I think game stores are in the scenario known to Star Trek geeks as Kobayashi Maru. In this scenario, you're given options, none of which lead to success, as a means to test the character of the individual. You will fail, but it gives everyone a glimpse of your thought processes (how I feel about this blog sometimes!).
Game store owners find themselves with an ever decreasing margin, exemplified this week by Wizard of the Coast's decision to reduce the margin of Magic by 1%, in the name of marketing. This little tidbit was at the bottom of an email that mostly talked about how restrictions for selling Magic online were being loosened. Margins are usually reduced, as they were in this case, in the name of additional marketing budgets. It's for our own good. However, the programs eventually fade and the margin remains low, the original intent long forgotten. Margins have been reduced significantly over the last few years. It's the weaselly way manufacturers raise prices, without offending customers; they just offend retailers. I've found that for us, margins have gone down an average of 1% overall each year we've been in business, once I make adjustments. Meanwhile, other costs rise at around 3-4% a year adding to the burden.

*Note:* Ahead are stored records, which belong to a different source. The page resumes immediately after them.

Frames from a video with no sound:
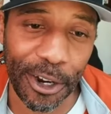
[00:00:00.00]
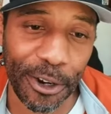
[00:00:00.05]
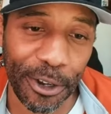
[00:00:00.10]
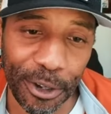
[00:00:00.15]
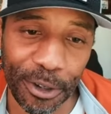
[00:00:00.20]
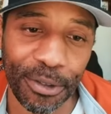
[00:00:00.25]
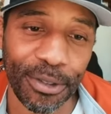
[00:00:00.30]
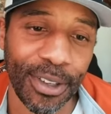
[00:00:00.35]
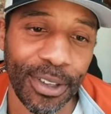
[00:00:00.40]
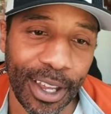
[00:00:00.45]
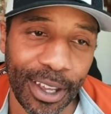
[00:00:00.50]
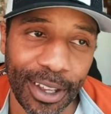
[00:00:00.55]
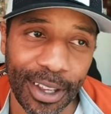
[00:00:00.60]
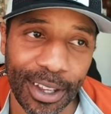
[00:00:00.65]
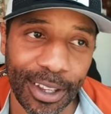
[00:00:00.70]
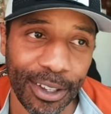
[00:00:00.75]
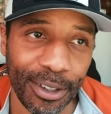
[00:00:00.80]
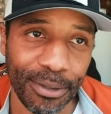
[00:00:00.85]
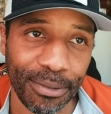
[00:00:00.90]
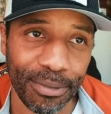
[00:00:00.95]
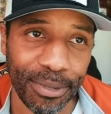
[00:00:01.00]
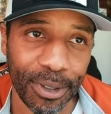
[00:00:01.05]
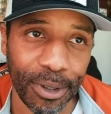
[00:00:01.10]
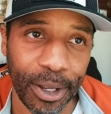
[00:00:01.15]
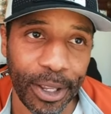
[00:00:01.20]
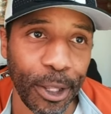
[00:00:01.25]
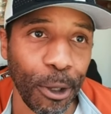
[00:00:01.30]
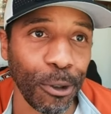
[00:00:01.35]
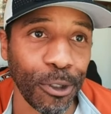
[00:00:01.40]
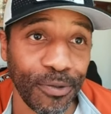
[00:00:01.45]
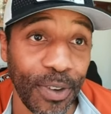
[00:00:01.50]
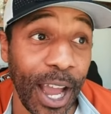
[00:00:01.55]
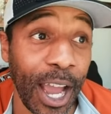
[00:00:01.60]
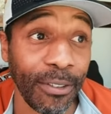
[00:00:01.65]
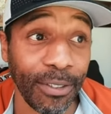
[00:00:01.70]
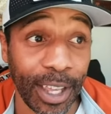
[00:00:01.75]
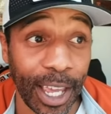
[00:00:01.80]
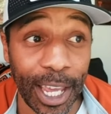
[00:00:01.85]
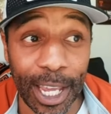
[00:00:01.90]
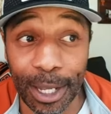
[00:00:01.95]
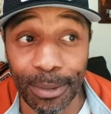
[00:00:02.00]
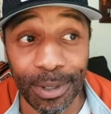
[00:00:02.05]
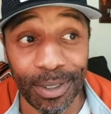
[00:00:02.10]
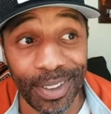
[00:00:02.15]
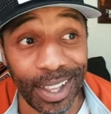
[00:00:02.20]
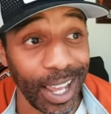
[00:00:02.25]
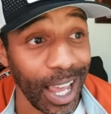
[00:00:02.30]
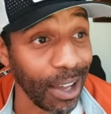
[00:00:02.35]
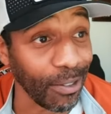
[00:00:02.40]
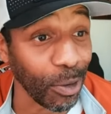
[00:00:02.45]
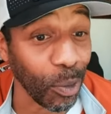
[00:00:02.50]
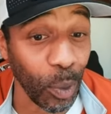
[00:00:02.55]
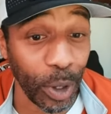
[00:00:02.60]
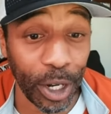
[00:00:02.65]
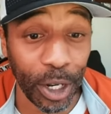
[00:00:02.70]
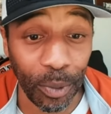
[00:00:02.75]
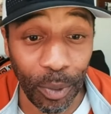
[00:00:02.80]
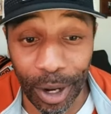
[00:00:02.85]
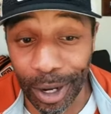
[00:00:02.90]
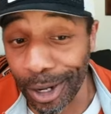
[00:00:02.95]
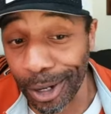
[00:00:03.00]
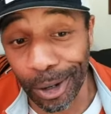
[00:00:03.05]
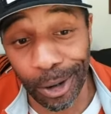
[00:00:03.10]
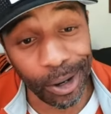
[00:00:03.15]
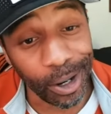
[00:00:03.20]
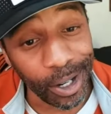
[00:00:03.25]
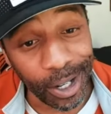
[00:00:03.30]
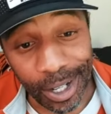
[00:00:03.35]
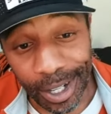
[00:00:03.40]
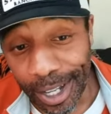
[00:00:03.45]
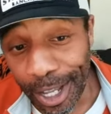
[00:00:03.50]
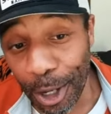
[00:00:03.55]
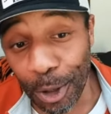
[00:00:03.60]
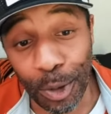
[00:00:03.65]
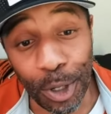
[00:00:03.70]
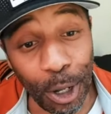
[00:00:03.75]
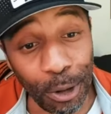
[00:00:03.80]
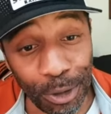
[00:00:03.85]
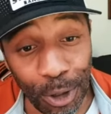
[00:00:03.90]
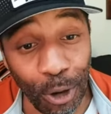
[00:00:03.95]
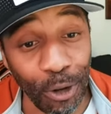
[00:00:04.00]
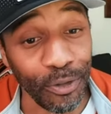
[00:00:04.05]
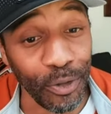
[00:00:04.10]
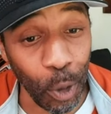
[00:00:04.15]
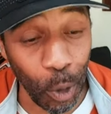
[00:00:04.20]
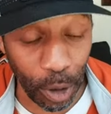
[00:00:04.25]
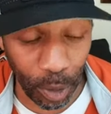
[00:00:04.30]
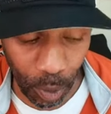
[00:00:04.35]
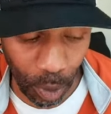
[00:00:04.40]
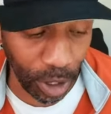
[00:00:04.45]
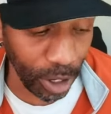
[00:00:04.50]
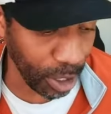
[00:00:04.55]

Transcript: you eh, you in those five games? If they have a winning record, or eh, who knows, go forward and one inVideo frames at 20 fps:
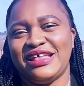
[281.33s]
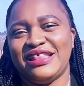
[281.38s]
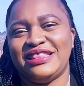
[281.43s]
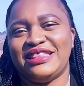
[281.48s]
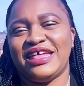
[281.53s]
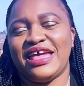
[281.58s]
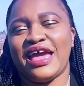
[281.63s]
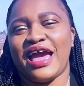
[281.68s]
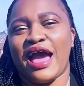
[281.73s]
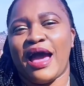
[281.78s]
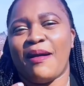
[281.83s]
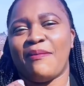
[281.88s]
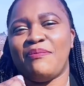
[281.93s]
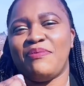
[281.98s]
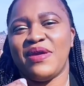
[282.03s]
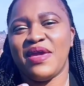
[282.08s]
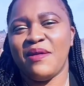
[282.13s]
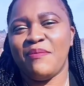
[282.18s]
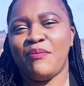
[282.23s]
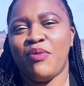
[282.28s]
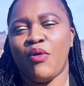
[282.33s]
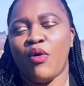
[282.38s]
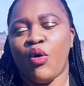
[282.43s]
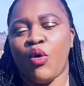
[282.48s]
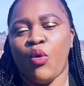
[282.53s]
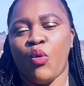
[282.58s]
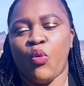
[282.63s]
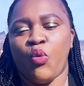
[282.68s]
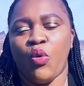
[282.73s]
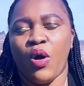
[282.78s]
there are
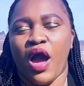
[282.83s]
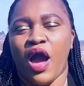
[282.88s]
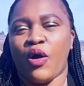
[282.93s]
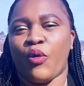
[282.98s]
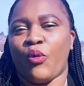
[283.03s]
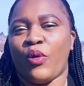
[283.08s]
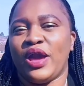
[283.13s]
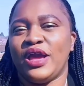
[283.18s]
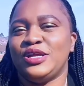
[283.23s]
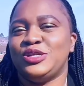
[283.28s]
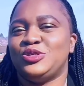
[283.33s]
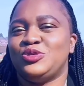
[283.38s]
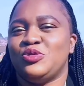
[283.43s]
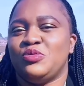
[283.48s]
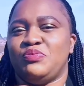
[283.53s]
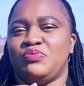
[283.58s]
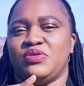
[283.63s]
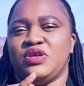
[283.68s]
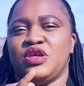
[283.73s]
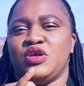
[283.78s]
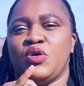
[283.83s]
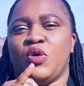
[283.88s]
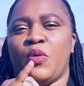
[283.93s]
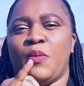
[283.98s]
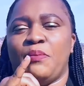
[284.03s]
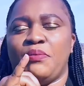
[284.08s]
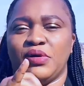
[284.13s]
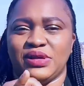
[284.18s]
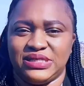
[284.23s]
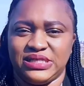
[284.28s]
people who are going to be your
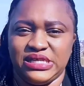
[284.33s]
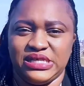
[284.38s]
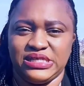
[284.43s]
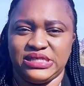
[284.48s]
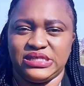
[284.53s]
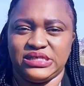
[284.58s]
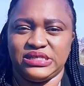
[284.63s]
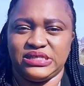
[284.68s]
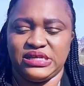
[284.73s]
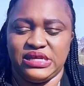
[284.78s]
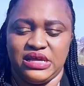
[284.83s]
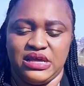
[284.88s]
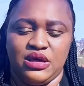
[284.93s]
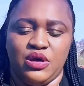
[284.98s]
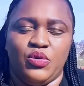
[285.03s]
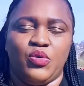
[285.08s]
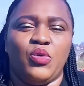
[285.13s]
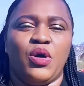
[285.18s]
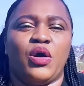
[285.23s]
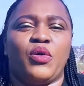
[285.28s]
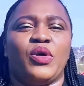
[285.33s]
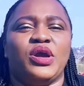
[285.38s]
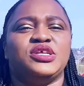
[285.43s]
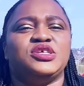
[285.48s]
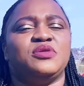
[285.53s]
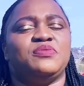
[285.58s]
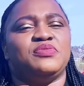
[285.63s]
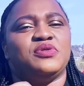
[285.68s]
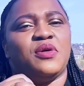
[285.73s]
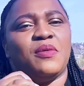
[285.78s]
bosses, who are going
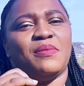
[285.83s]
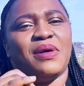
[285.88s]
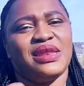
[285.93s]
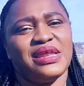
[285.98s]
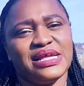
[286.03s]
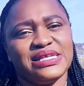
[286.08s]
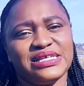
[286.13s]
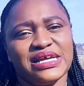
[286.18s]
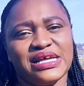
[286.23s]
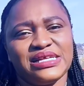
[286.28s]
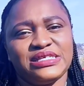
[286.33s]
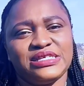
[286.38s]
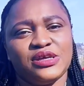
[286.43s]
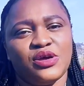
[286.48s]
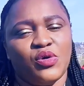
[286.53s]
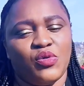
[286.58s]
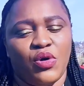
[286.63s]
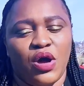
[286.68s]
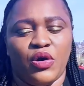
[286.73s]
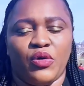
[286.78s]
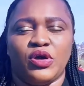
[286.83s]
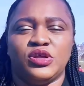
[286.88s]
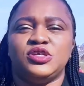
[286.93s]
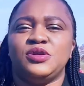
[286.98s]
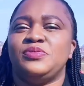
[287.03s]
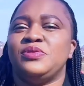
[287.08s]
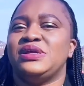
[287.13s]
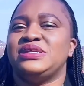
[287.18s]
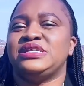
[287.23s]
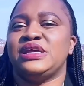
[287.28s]
to be your managers, who are going to
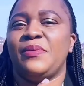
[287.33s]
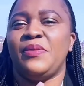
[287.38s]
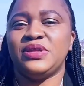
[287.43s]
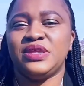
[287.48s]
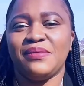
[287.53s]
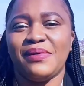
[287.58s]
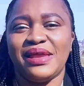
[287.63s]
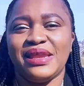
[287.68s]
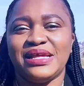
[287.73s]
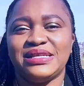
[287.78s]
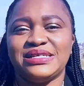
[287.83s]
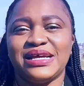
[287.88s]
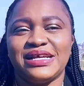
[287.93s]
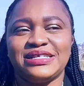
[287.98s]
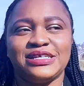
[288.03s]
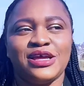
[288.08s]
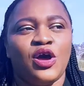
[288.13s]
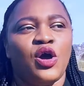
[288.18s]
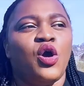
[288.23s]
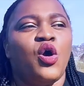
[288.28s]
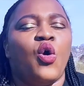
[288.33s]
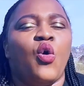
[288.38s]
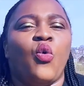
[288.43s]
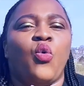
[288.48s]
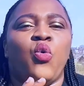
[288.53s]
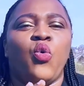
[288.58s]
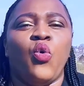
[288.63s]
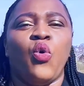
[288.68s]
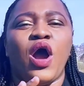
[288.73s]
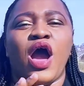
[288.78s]
be your deputy managers,
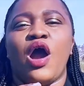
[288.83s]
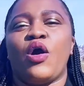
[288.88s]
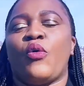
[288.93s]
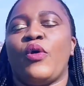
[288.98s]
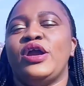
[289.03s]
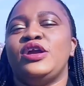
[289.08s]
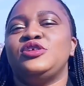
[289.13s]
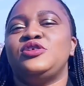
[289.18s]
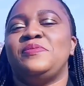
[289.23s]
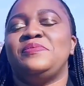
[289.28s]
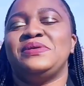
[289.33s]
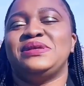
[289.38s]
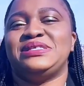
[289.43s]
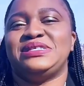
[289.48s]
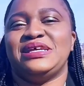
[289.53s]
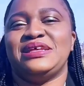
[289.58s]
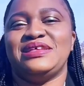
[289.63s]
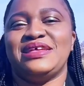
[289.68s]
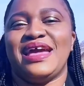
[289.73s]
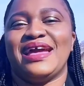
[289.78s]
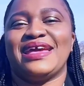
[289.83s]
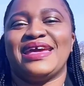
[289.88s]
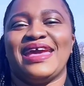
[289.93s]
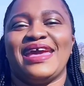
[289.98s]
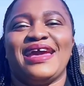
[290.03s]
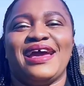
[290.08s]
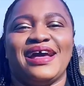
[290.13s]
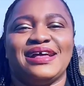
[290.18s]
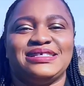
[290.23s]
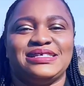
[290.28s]
who are going to be senior
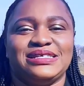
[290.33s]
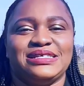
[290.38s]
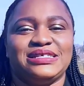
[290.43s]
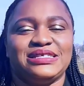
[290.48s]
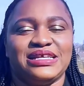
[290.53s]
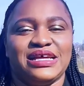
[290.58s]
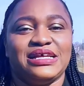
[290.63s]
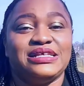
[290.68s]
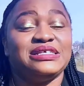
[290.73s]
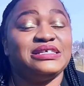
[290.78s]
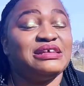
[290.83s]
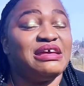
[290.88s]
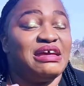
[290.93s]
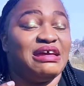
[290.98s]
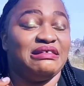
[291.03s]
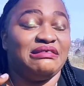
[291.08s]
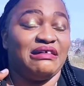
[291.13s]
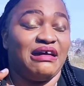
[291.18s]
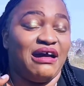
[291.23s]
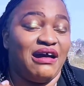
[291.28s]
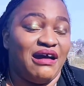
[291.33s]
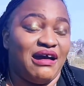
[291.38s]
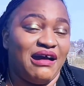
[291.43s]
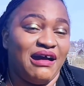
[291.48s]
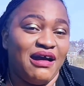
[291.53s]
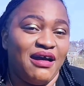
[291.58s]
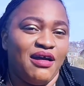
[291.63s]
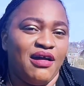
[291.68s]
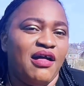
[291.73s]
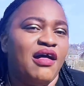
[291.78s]
care assistants and are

"I don't believe in the no-win scenario."
James T. Kirk
So how do you win at Kobyashi Maru? How do you beat the system designed to test your reactions as you fail? You change the programming, as Kirk revealed in Wrath of Khan. There's two ways to do this, either cut your expenses or boost your sales. Cutting expenses is very hard. You've got a bunch of fixed costs like rent, and the variable costs are hard to modify. Will you cut your store hours? Will you adjust the thermostat? Can you reduce your garbage bill or credit card processing fees? These are drops in the bucket compared to fixed costs like margin on product. That's unsatisfactory, as Spock might say.
Better is to increase sales. Duh. Everyone wants to do that, but that's a slow slog unless you turn to the black arts (the Internet). Almost all successful stores sell online or at least dabble with eBay liquidations. There are limits to this, however, and the margin on online sales is often half that of in-store sales, when you make any money at all. I learned I can sell about $6,000 on eBay in a given month, which sounds like a lot until you realized the margin is razor thin and you don't have enough supply to continue. Where do you go? How can you short circuit the programming so you can win? You attack margin.
Increasing margin means you need a supplier that will give you better costs. The obvious thing to do is buy from the cheapest supplier, but even better is to expand the store into used product. Used hobby games is definitely a good way to boost overall store margin, provided it's done efficiently. You generally sell used product for 3-4 times what you paid for it, as opposed to twice your costs from distributors. In exchange, you accept it may sit there for a long time, and you'll eventually have used game "sludge" that will need to be discarded. The store owner is doing the work of finding the buyer for the game, and thus the margin is bigger. Bigger risks, bigger rewards. Still, used product is only about 3% of our sales, and we work hard at obtaining a good supply of the stuff. Even so, it's a small boost at best.
Some stores go a step further with what they call "the entertainment model." We dabbled with this a bit. You buy and sell used entertainment products, like video games, CD's, DVD's, etc., dealing more with the general public than hobbyists. Some see this is a revolutionary way of making money, while I see it as changing my business model to Sanford & Sons. It's a very profitable model in areas of the country where it works, but it's the way towards madness. It's crashing the Enterprise into the Klingon battle cruisers. Game stores usually cease to be game stores both in focus and in the minds of customers. It's great if you love selling games but would be equally happy selling womens' shoes, but if you're in this for the love of the hobby, it's a pyrrhic victory. Yeah, I'm the king of the junk heap!
The final option is to cut out focus on all comoditized games. For example, many game stores have stopped focusing on collectible card games. Sure, they'll sell them, but the game space is for the miniature players or board game players, because that's where their margin is strongest. Ceding CCG's is a good choice if you've got a lot of local competition, but it means taking the reigns as the leader in your replacement games. We make money on Magic and we have a huge turnout for FNM, but if I suddenly found a large crowd of miniature gamers who wanted to run similar events, I would be a fool not to give them the slot. Magic margins are always low.
More than likely, a successful store will try a variety of these strategies to see what works best. They may even diversify into other product lines that are less comoditized, although I can't recommend the dismal toy industry as an option. The idea of a game store that just sells stuff has been dead for years, as is the card shop model. The only question I have is what the future will look like as game store owners try to beat the system that is currently evolved into a failed model.